A trip to Canberra is not complete without a visit to Old Parliament House, the former seat of the Australian federal government. Now known as the Museum of Australian Democracy or MOAD, it invites visitors to tour the building and see how the politicians used to go about their business. Walk through the corridors of power, explore the 1920s architecture and learn the significance of the various halls and rooms. Open from 9am to 5pm daily except Christmas Day.

Questacon children’s museum

At Questacon, your kids can explore Australia’s scientific and technological aspects. There are over 200 interactive exhibits where children can roam, touch, investigate and play. Imagine lifting off in a rocket, or discovering how a vortex of air can move objects around. There’s a free-fall slide, a creepy spider exhibit, a Japanese theatre and exciting live shows. Adults love Questacon as much as kids do! Open 9am to 5pm daily except Christmas Day.

Galleries in Canberra

Even if you’re only a sometime art lover, the art galleries in Canberra have plenty to offer. See some of the world’s most famous works or get along to a tiny gallery where portraits are the specialty.

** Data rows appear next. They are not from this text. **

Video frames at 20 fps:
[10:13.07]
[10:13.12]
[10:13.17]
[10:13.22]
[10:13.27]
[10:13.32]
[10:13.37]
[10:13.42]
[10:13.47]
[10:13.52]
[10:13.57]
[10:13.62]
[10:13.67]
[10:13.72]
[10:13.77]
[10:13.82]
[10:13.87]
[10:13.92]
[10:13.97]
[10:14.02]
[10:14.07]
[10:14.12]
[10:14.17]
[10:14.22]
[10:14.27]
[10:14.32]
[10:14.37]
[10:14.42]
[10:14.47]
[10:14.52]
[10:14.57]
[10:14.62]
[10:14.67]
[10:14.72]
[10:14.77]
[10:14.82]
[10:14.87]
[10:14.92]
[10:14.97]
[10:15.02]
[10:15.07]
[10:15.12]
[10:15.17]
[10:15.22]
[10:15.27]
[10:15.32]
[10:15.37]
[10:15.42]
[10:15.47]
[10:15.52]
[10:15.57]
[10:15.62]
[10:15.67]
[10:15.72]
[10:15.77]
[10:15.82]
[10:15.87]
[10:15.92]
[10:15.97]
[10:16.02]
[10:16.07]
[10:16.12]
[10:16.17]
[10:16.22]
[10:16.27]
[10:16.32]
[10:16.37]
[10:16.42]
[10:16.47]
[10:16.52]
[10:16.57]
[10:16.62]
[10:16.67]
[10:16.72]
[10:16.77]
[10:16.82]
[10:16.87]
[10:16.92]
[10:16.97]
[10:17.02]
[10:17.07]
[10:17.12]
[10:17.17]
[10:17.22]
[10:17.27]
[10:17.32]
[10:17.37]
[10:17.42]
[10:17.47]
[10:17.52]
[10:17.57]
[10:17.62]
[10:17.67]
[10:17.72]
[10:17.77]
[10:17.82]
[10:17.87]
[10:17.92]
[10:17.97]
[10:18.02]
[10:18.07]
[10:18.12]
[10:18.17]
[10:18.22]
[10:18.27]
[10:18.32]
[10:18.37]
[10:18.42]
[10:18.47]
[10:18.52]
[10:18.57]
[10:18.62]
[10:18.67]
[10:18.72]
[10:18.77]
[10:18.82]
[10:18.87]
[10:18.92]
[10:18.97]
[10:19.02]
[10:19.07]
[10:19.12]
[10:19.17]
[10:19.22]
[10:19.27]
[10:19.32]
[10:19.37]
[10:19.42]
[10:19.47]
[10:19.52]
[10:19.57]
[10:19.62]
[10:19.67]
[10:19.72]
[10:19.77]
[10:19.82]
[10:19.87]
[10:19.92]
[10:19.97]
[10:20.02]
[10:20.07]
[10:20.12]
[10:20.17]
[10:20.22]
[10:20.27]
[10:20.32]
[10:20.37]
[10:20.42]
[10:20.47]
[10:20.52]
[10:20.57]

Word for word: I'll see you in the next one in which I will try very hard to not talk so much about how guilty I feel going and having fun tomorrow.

National Gallery of Australia

The National Gallery of Australia is the home of Australia’s national collection of visual arts. More than 170,000 works of art are on display across four main categories: Australian art, Aboriginal and Torres Strait Islander art, European and American Art and Asian art. Go along to see Prince Charles’ watercolour paintings, Jackson Pollock’s Blue Poles, Monet’s Waterlilies and Sidney Nolan’s Ned Kelly. Kids and kids at heart will love Skyspace, a major permanent installation by American artist James Turrell. It’s an incredible and gigantic viewing chamber that brings the visitor into a dome to sit on benches and look at the sky through a circular hole. Open 24 hours a day, it can be experienced at night too. It’s said that “the notion of light takes on a decidedly religious connotation”. Open 10am to 5pm daily (except Christmas Day), the gallery is free to enjoy. Entry fees apply for some exhibitions.

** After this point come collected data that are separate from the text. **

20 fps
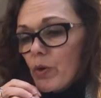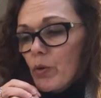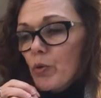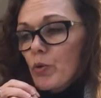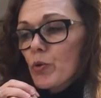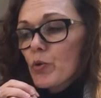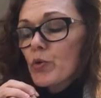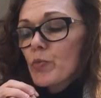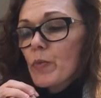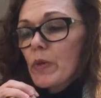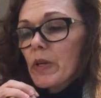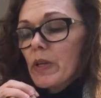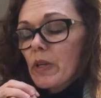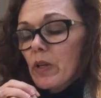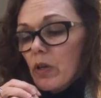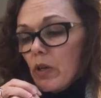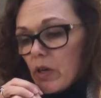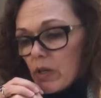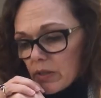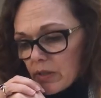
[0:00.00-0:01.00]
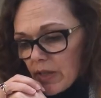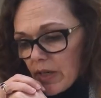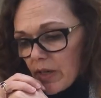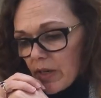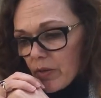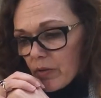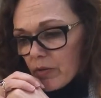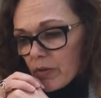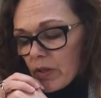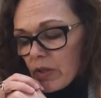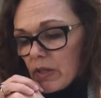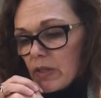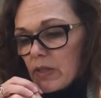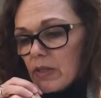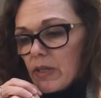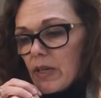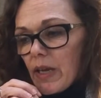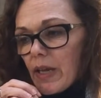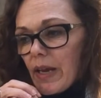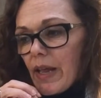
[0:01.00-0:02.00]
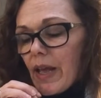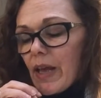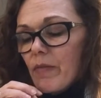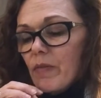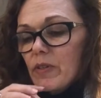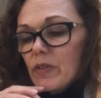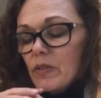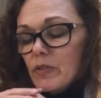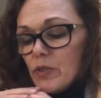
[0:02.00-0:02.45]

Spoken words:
who's been locked down and have a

Allianz Global Assistance Overseas Health - National Gallery of Australia
National Gallery of Australia

National Portrait Gallery

Over 3,500 works are held at Canberra’s National Portrait Gallery, depicting people who have contributed to or influenced the shaping of Australia as a society. At any given time, around 400 drawings, photographs, paintings, prints, sculptures, textiles and self-portraits are on display. The gallery is small and intimate and the atmosphere welcoming and calm. See portraits of various Prime Ministers, racing identities, famous Aborigines, cricketing great Sir Donald Bradman, former Governor-General of Australia, Quentin Bryce, Aussie cycling great Cadel Evans, cosmetic heroine Helena Rubinstein and surgeon Charles Teo, among many others. Admission is free and the gallery is open from 10am to 5pm every day except Christmas Day.

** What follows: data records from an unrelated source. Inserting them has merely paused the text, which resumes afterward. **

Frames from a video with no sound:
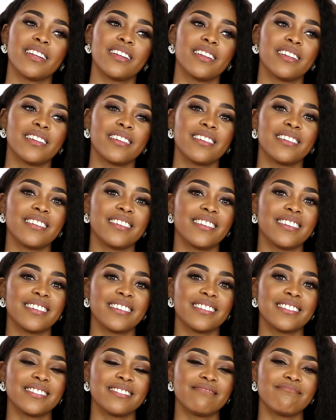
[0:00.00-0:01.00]
wasn't the
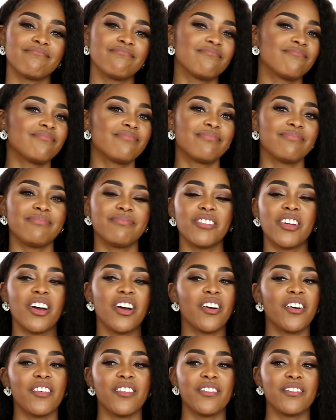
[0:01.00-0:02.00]
best one.
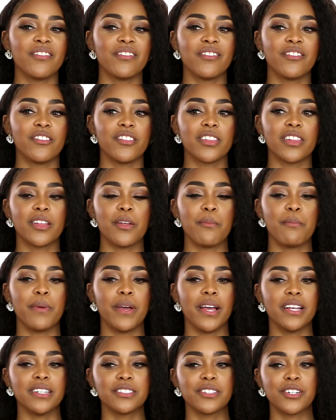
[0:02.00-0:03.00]
No. The
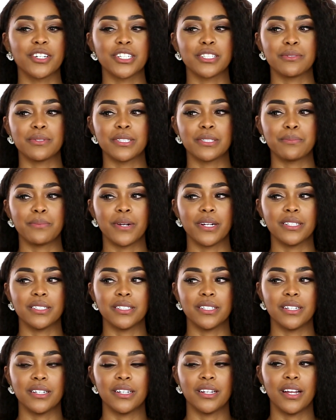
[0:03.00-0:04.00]
best Christmas
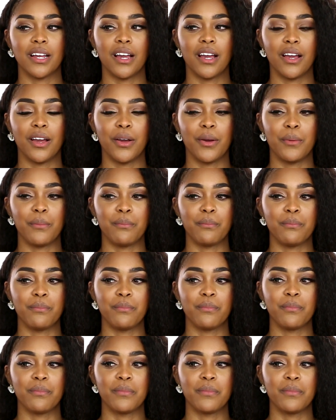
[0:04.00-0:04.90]
present. Um,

National Film and Sound Archive

The archive of Australia’s audiovisual heritage, the NFSA’s collection numbers nearly three million items! From phonograph cylinders and wire recordings through to records, compact discs, photos, posters, TV, radio and film, it’s all there, along with memorabilia and stage/screen props. Experience a sense of nostalgia as you make your way through the exhibits. Keep an eye on the Events page to see what movies and other exhibits are coming up.